> **YOUR INSTRUCTIONS**:
Pictures aside, reproduce exactly and only the lines below, starting at the one containing "[0:00.90-0:01.80]" and ending at the last line.
Top of EXCERPTED RECORDS
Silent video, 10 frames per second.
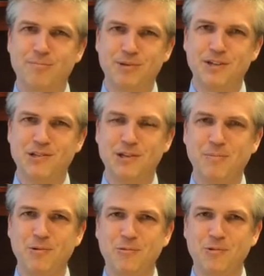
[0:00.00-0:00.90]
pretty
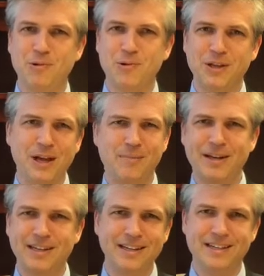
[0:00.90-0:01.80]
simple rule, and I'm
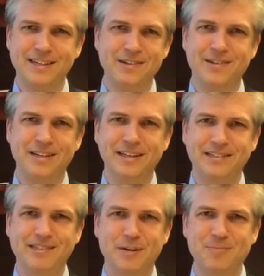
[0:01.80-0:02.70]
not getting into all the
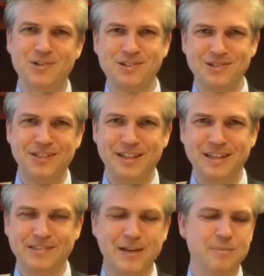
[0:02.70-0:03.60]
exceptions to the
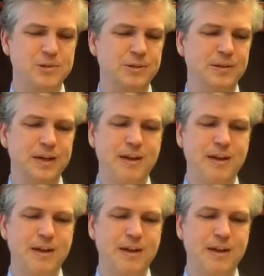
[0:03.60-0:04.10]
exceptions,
Bottom of EXCERPTED RECORDS
> **WRITTEN RESPONSE**:
[0:00.90-0:01.80]
simple rule, and I'm
[0:01.80-0:02.70]
not getting into all the
[0:02.70-0:03.60]
exceptions to the
[0:03.60-0:04.10]
exceptions,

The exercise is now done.